[Supplied entries — start]

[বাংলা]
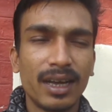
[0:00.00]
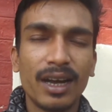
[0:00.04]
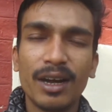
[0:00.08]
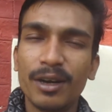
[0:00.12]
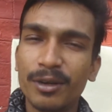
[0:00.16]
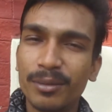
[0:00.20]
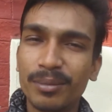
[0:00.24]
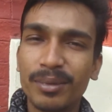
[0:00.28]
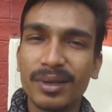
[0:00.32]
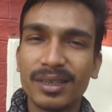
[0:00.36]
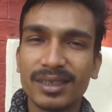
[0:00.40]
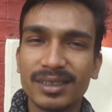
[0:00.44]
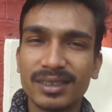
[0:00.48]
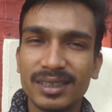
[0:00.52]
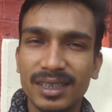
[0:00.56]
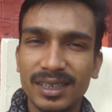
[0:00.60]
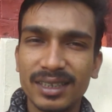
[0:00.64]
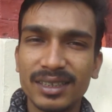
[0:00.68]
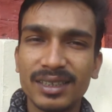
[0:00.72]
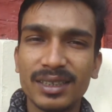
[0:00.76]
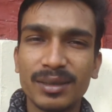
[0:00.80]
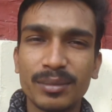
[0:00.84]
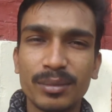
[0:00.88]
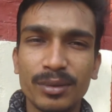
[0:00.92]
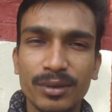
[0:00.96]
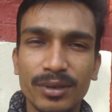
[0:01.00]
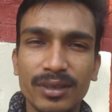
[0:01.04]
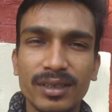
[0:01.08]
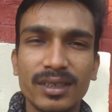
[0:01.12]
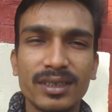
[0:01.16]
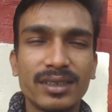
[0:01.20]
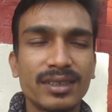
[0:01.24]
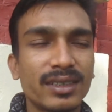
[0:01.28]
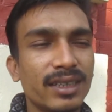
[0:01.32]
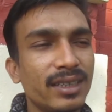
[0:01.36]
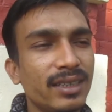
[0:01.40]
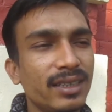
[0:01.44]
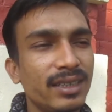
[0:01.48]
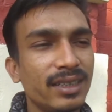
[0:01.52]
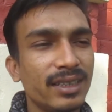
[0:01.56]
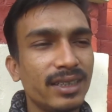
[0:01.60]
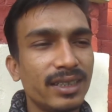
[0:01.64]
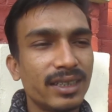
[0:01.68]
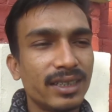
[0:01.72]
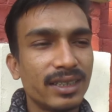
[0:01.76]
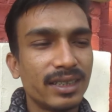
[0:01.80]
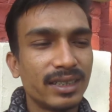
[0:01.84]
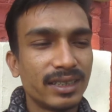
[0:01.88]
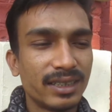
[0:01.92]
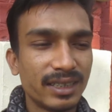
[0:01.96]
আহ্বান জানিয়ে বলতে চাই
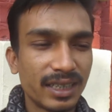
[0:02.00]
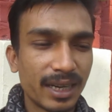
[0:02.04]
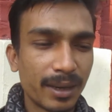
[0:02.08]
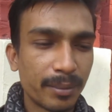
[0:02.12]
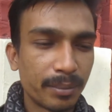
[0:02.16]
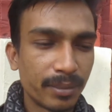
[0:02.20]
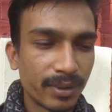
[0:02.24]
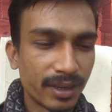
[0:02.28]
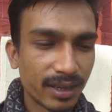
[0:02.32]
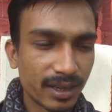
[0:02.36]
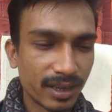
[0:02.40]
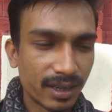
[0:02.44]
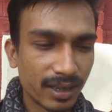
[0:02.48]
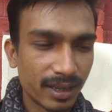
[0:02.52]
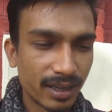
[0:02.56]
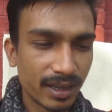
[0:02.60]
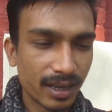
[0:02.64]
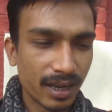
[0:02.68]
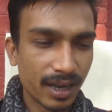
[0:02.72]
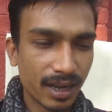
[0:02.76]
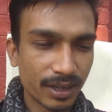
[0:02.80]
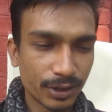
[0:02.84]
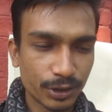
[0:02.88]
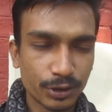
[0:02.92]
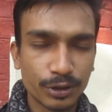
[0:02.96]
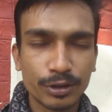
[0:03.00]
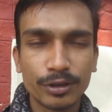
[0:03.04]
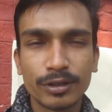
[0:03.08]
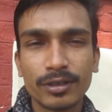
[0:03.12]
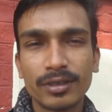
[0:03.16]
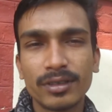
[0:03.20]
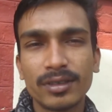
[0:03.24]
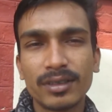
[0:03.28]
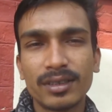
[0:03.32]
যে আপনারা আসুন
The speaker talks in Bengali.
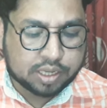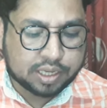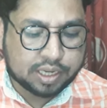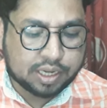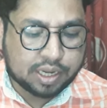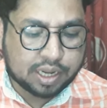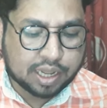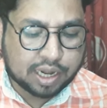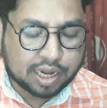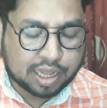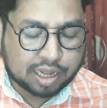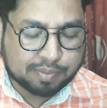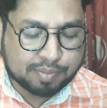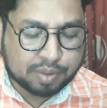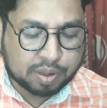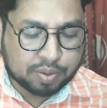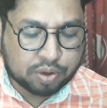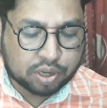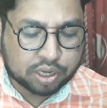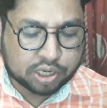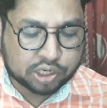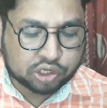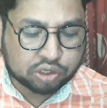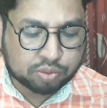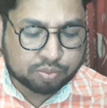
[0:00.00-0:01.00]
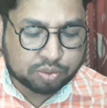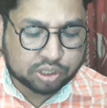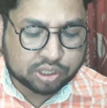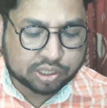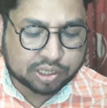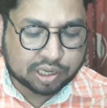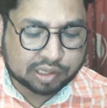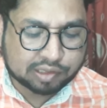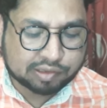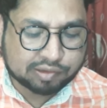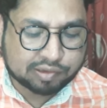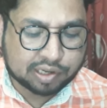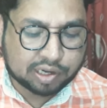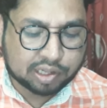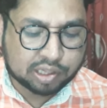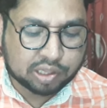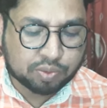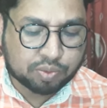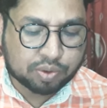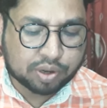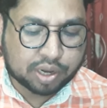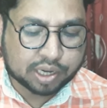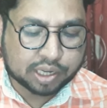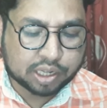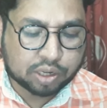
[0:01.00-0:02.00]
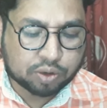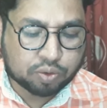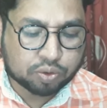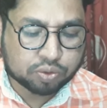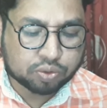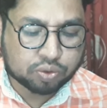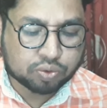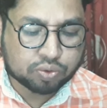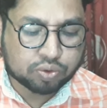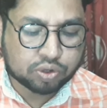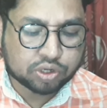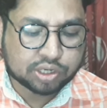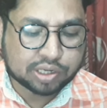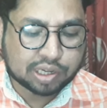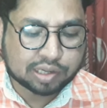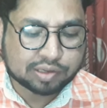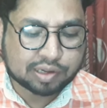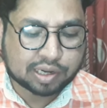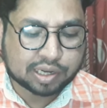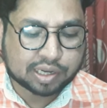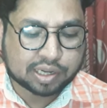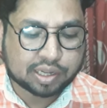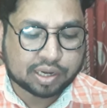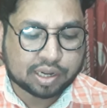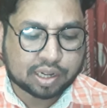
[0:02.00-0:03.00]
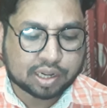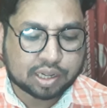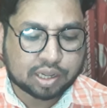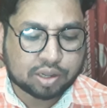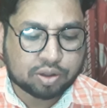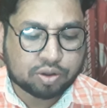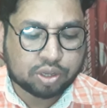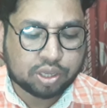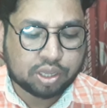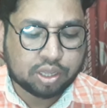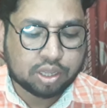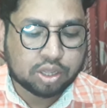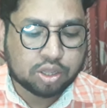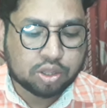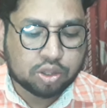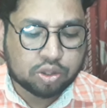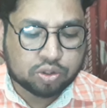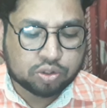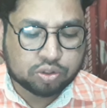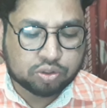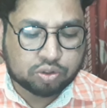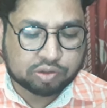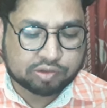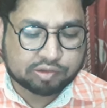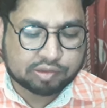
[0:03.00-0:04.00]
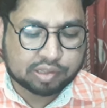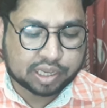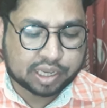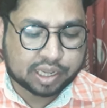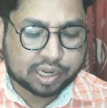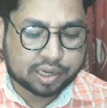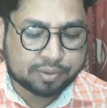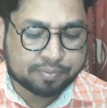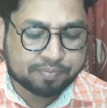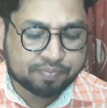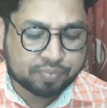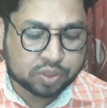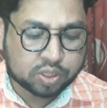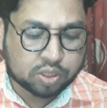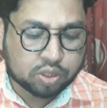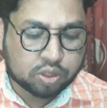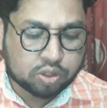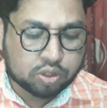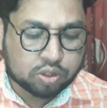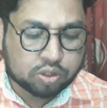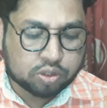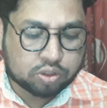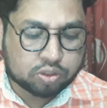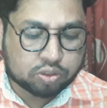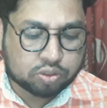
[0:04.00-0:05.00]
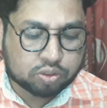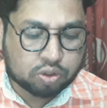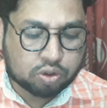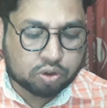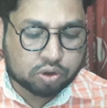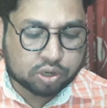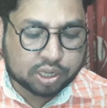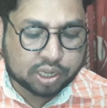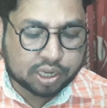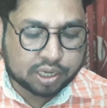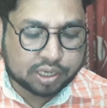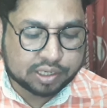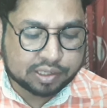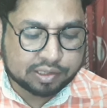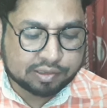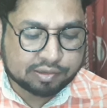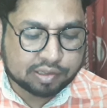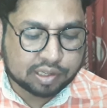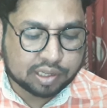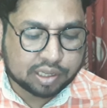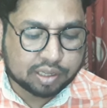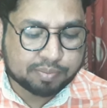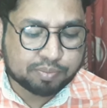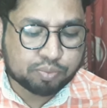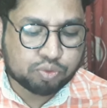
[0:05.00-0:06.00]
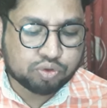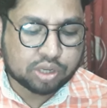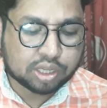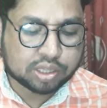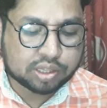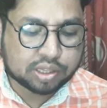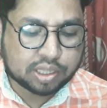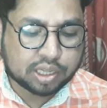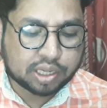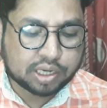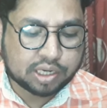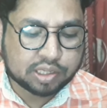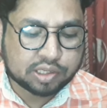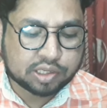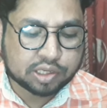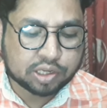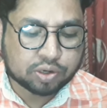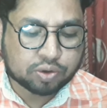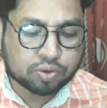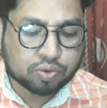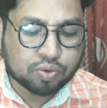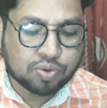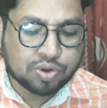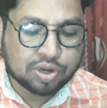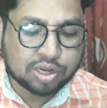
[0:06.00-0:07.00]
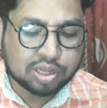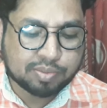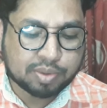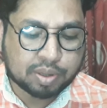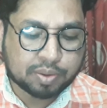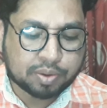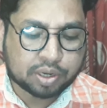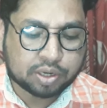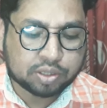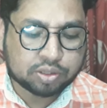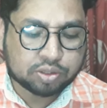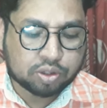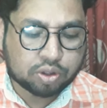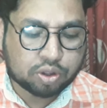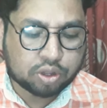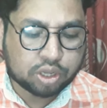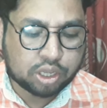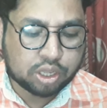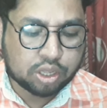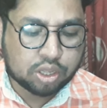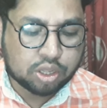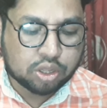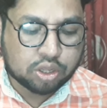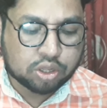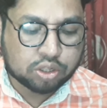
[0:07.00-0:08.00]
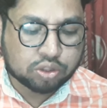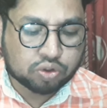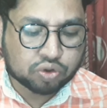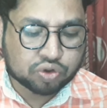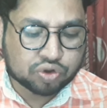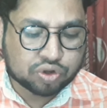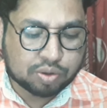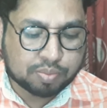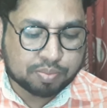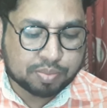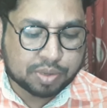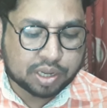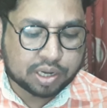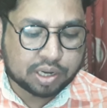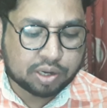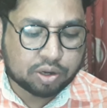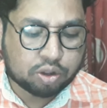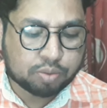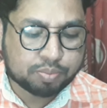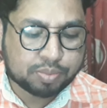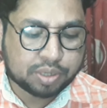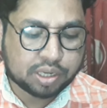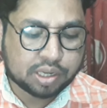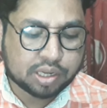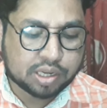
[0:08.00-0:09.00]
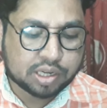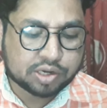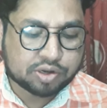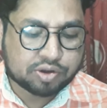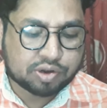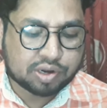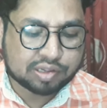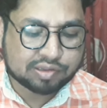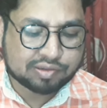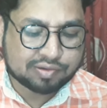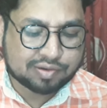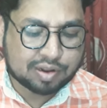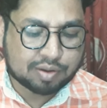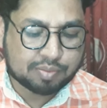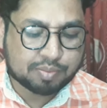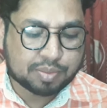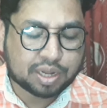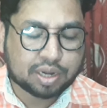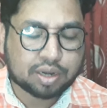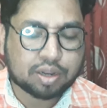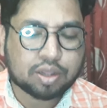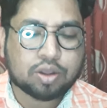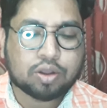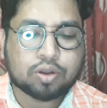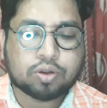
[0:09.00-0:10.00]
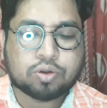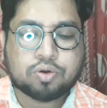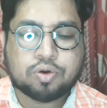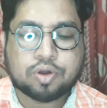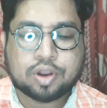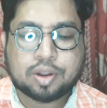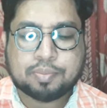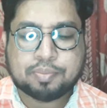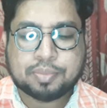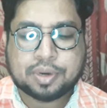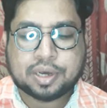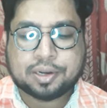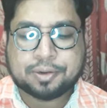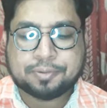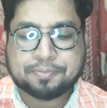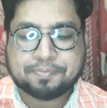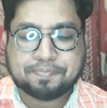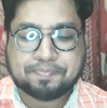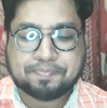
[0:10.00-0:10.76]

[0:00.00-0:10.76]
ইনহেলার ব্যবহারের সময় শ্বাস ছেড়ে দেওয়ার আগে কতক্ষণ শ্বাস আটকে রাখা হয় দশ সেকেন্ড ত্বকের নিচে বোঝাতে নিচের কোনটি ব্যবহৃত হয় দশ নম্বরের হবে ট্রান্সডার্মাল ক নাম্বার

[Supplied entries — finish]

_Exercise description_.
All of the material shown above needs to be duplicated exactly. Omit every picture.

_Exercise answer_.
[বাংলা]
[0:00.00]
[0:00.04]
[0:00.08]
[0:00.12]
[0:00.16]
[0:00.20]
[0:00.24]
[0:00.28]
[0:00.32]
[0:00.36]
[0:00.40]
[0:00.44]
[0:00.48]
[0:00.52]
[0:00.56]
[0:00.60]
[0:00.64]
[0:00.68]
[0:00.72]
[0:00.76]
[0:00.80]
[0:00.84]
[0:00.88]
[0:00.92]
[0:00.96]
[0:01.00]
[0:01.04]
[0:01.08]
[0:01.12]
[0:01.16]
[0:01.20]
[0:01.24]
[0:01.28]
[0:01.32]
[0:01.36]
[0:01.40]
[0:01.44]
[0:01.48]
[0:01.52]
[0:01.56]
[0:01.60]
[0:01.64]
[0:01.68]
[0:01.72]
[0:01.76]
[0:01.80]
[0:01.84]
[0:01.88]
[0:01.92]
[0:01.96]
আহ্বান জানিয়ে বলতে চাই
[0:02.00]
[0:02.04]
[0:02.08]
[0:02.12]
[0:02.16]
[0:02.20]
[0:02.24]
[0:02.28]
[0:02.32]
[0:02.36]
[0:02.40]
[0:02.44]
[0:02.48]
[0:02.52]
[0:02.56]
[0:02.60]
[0:02.64]
[0:02.68]
[0:02.72]
[0:02.76]
[0:02.80]
[0:02.84]
[0:02.88]
[0:02.92]
[0:02.96]
[0:03.00]
[0:03.04]
[0:03.08]
[0:03.12]
[0:03.16]
[0:03.20]
[0:03.24]
[0:03.28]
[0:03.32]
যে আপনারা আসুন
The speaker talks in Bengali.
[0:00.00-0:01.00]
[0:01.00-0:02.00]
[0:02.00-0:03.00]
[0:03.00-0:04.00]
[0:04.00-0:05.00]
[0:05.00-0:06.00]
[0:06.00-0:07.00]
[0:07.00-0:08.00]
[0:08.00-0:09.00]
[0:09.00-0:10.00]
[0:10.00-0:10.76]

[0:00.00-0:10.76]
ইনহেলার ব্যবহারের সময় শ্বাস ছেড়ে দেওয়ার আগে কতক্ষণ শ্বাস আটকে রাখা হয় দশ সেকেন্ড ত্বকের নিচে বোঝাতে নিচের কোনটি ব্যবহৃত হয় দশ নম্বরের হবে ট্রান্সডার্মাল ক নাম্বার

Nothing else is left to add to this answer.